27/06/2024 Session
L’APCE a exprimé aujourd’hui sa préoccupation concernant l’utilisation d’armes explosives dans les zones peuplées, en particulier les mines terrestres et les bombes à sous-munitions. Elle a précisé que ces armes entraînaient souvent le déplacement forcé de personnes à l’intérieur et au-delà des frontières, et empêchait ensuite leur retour volontaire, sûr, digne et durable. Evoquant la population civile fortement touchée par les armes explosives en Ukraine, l’Assemblée parlementaire a dénoncé les effets durables sur les victimes, notamment des conséquences physiques, psychosociales et sur la santé mentale.
La résolution adoptée, sur la base du rapport de Domagoj Hajduković (Croatie, SOC), souligne les dégâts considérables causés par l’utilisation d’armes explosives, qui s’étendent, au-delà du bilan humain, aux infrastructures, aux services essentiels et à l’environnement.

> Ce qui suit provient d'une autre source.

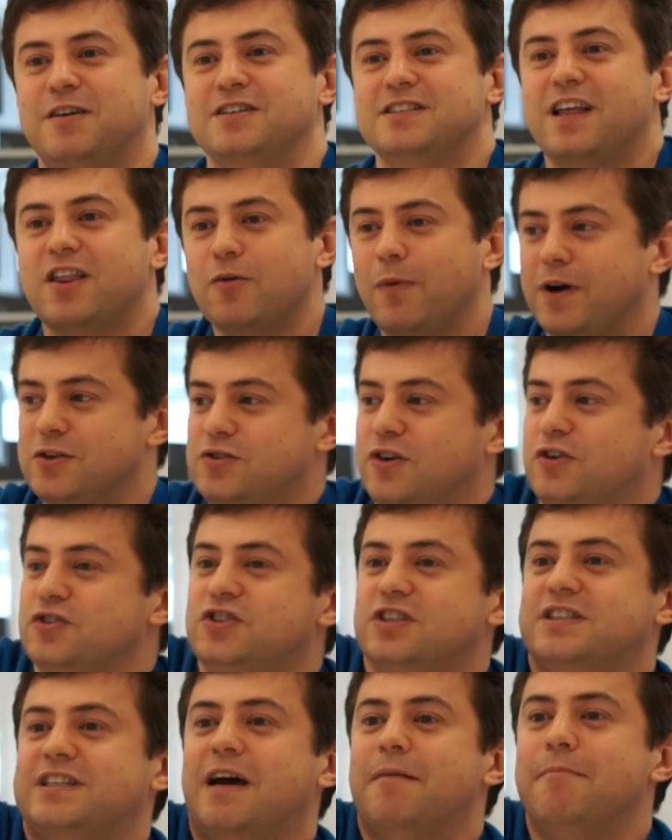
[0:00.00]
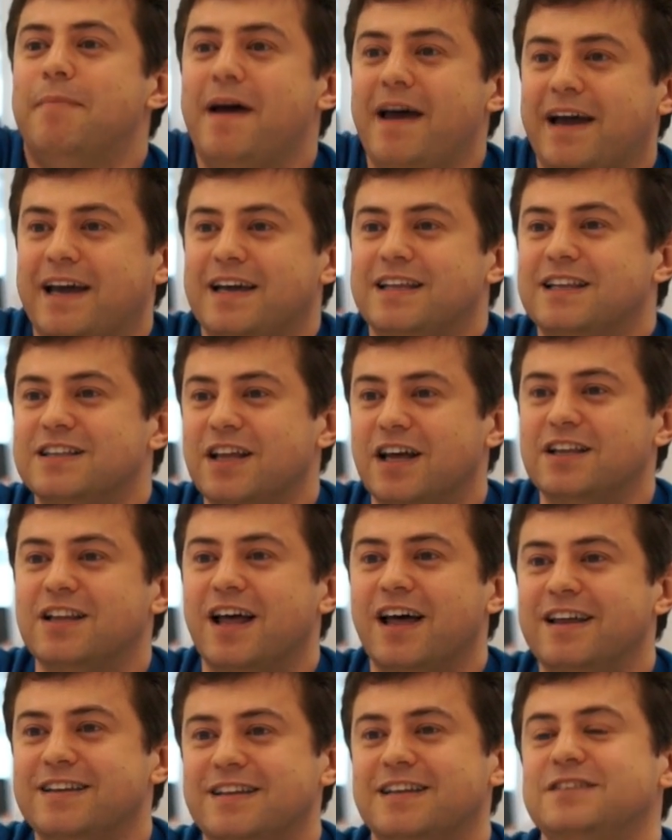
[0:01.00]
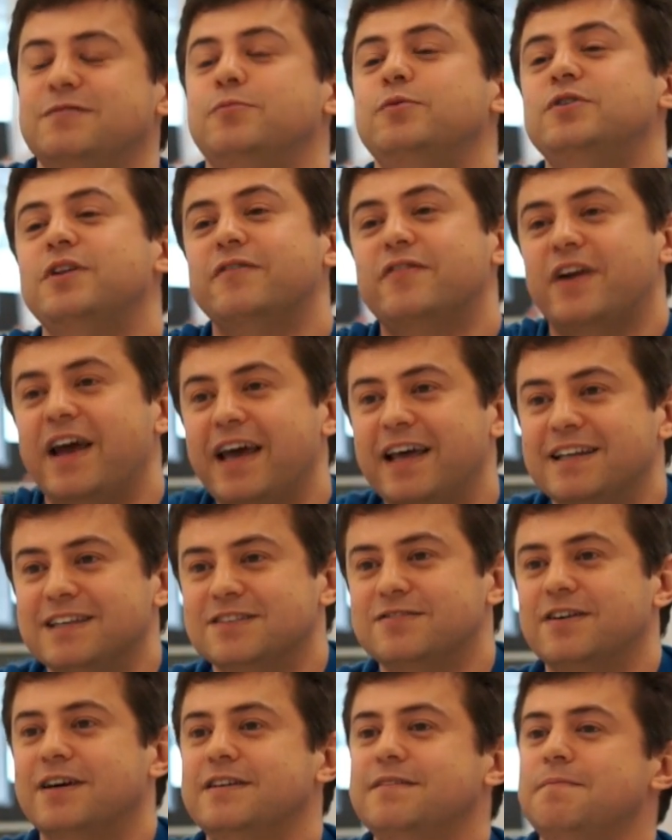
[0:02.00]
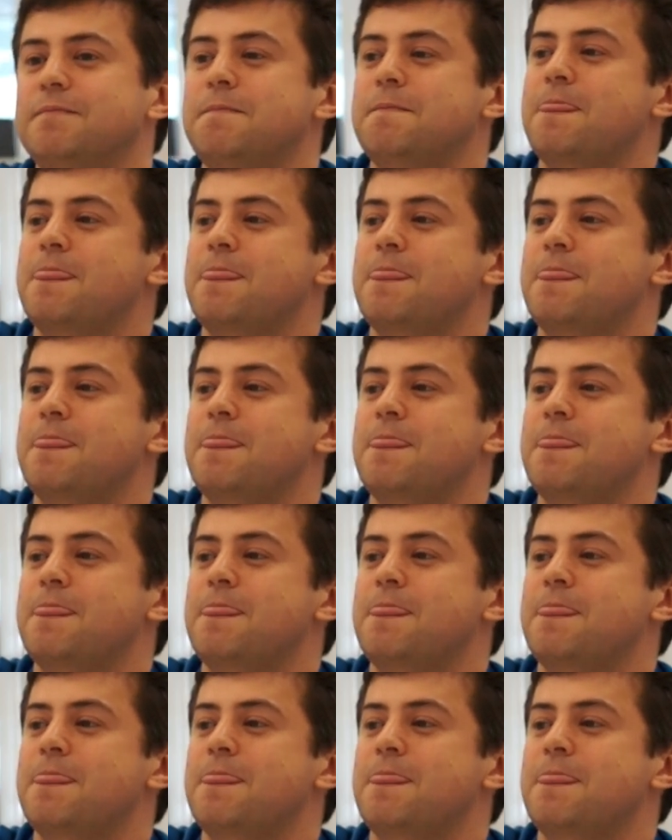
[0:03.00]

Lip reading: Because otherwise, you could just come back, and it would never end, right?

Afin de remédier à cette situation, l’APCE a appelé les États membres à prendre des mesures législatives pour « garantir la dépollution des restes explosifs de guerre dans les territoires ruraux et urbains », et « interdire en toutes circonstances l’emploi, la mise au point, la production, le stockage ou le transfert de mines antipersonnel et d’armes à sous-munitions ». A cet égard, elle a demandé aux États d’envisager de ratifier les différentes conventions sur les mines terrestres antipersonnel et les armes à sous-munitions. L’APCE a également encouragé la coopération internationale pour renforcer les efforts de déminage humanitaire.
En outre, selon le texte adopté, les États membres devraient faciliter le retour volontaire, sûr et digne des personnes déplacées de force et leur réintégration, en les impliquant sur les conditions de leur rapatriement, et en fournissant une assistance suffisante pour couvrir leurs besoins élémentaires.